Quotes of Margaret Atwood (to be updated)

“The answers you get from literature depend on the questions you pose.”

“I was sand, I was snow — written on, rewritten, smoothed over.”

“There is something reassuring about the toilets. Bodily functions at least remain democratic. Everybody shits.”

“Oblivion was increasingly attractive, since why retain your brain when no amount of thinking could even begin to solve the problem? It wasn’t even a problem, it was beyond a problem. It was more like a looming general collapse.”

what we talk about when we talk about aging.(完美跑题)

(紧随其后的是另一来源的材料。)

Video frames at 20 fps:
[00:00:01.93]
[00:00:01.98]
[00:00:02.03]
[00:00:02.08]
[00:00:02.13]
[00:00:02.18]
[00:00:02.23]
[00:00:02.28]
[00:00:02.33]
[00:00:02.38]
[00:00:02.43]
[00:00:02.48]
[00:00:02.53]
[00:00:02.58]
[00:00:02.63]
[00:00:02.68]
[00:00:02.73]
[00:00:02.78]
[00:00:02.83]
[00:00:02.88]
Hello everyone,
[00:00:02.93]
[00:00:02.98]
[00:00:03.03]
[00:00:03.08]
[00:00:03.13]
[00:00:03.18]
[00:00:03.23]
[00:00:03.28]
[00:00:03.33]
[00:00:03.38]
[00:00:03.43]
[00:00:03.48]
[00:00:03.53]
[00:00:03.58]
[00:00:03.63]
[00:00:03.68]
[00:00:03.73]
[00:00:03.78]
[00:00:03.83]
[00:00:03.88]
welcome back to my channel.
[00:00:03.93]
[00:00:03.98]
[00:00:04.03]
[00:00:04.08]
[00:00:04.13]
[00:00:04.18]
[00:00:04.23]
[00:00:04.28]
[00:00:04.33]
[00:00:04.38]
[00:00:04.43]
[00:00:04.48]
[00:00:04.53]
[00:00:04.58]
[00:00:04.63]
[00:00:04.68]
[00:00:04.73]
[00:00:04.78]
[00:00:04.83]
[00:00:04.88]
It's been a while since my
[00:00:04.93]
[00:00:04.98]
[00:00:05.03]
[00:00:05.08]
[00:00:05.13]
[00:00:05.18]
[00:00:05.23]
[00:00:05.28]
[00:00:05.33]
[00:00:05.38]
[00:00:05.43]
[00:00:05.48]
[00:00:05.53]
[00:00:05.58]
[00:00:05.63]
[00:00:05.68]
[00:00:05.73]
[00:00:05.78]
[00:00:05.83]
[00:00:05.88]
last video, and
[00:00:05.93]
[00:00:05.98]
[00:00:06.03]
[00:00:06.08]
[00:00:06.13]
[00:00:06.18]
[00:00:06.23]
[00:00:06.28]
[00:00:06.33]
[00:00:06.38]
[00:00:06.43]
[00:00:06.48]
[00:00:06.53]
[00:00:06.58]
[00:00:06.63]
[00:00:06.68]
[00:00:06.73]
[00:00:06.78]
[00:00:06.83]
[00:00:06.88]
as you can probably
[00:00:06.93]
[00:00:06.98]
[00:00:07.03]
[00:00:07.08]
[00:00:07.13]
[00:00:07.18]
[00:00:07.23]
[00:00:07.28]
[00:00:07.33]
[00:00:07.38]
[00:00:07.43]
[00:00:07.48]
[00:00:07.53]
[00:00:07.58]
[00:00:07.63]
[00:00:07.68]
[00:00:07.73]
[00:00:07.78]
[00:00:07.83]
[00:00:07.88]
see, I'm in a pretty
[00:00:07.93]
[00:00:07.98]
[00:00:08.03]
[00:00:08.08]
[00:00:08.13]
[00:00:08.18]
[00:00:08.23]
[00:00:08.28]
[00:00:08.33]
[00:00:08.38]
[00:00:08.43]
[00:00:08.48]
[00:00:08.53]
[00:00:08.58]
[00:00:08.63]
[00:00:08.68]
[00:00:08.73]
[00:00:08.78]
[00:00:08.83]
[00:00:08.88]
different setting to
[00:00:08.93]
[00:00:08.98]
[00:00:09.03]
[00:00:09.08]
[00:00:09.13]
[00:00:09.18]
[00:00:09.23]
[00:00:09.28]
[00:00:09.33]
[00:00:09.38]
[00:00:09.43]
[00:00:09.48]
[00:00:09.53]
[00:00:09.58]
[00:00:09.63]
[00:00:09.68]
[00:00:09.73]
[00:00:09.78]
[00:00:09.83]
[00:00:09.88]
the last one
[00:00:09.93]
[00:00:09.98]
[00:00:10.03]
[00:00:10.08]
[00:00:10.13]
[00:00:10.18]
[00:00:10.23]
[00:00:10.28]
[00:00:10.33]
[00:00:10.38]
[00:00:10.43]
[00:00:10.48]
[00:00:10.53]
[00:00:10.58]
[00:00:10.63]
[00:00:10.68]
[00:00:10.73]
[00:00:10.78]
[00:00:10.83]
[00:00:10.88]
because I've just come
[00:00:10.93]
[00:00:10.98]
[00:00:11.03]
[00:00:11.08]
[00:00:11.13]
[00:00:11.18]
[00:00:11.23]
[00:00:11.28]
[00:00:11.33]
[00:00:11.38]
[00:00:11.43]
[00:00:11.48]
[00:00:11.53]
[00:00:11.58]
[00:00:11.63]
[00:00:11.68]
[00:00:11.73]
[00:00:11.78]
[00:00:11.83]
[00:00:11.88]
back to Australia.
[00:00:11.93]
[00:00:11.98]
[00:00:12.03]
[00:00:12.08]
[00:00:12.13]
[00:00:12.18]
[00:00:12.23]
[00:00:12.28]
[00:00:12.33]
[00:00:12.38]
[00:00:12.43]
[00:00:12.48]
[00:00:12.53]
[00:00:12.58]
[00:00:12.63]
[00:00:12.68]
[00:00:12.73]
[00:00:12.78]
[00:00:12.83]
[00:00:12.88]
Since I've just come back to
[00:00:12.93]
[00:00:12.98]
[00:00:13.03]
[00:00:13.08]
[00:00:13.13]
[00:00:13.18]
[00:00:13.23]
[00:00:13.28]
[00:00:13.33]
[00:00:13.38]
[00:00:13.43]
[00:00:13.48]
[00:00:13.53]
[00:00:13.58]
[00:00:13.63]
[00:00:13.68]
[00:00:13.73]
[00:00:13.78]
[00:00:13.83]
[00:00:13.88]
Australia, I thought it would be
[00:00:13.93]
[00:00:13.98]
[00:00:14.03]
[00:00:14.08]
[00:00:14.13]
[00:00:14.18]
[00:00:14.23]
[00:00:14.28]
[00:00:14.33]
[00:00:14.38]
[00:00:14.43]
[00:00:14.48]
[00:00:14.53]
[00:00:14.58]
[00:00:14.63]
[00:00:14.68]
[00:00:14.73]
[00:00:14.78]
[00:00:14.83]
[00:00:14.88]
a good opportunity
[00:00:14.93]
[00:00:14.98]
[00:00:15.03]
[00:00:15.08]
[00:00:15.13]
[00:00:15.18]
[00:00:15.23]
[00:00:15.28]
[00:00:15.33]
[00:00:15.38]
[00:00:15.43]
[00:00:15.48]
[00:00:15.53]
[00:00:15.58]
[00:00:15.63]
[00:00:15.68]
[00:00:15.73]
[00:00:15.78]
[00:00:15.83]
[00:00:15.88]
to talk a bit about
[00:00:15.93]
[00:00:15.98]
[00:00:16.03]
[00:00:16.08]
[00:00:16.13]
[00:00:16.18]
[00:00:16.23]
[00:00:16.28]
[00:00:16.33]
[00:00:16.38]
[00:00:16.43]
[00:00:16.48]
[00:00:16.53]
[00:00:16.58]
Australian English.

有一天下班挤在地铁上,前面是个老太太,人比我矮,离我又那么地近,逼于无奈盯着她头顶稀疏的头发过了几个站。那些时间里,我突然意识到,老了就是这样的,如果“有幸”活到那时候,有一天我也会变成那样:头顶苍白,手上爬满了老人斑。
这一幕持续的时间,长得足以唤醒了我对变老的恐惧,以及我似乎已经忘记这种恐惧很多年了。我从来是一个对于变老的恐惧远大于死亡的人。小时候我恐惧变老,甚至根本无法想象“自己是一个30出头的女人”这件事情会真的发生。那是年少轻狂的恐惧,是完全基于想象和未知的恐惧,就像活着的人恐惧死亡。可是现在,再重温这份恐惧,却像感到这件事每分每秒都在发生,没有想象的空间,没有蜿蜒的余地。我不知道其他所有人是如何承受这些变化的,如何眼看着自己日复一日地走向衰老,却仍然泰然处之。是不是每个人都一面视而不见,假装一切都好,一面默默放弃对生命的挣扎?
想着就一阵悲凉。
现在的我去便利店买烟还是会被要求出示身份证,虽然每次都不乐意,但我知道,哪一天他们不再查我的身份证了,我会更不乐意的。因为不乐意和更不乐意就是人生的唯二选项。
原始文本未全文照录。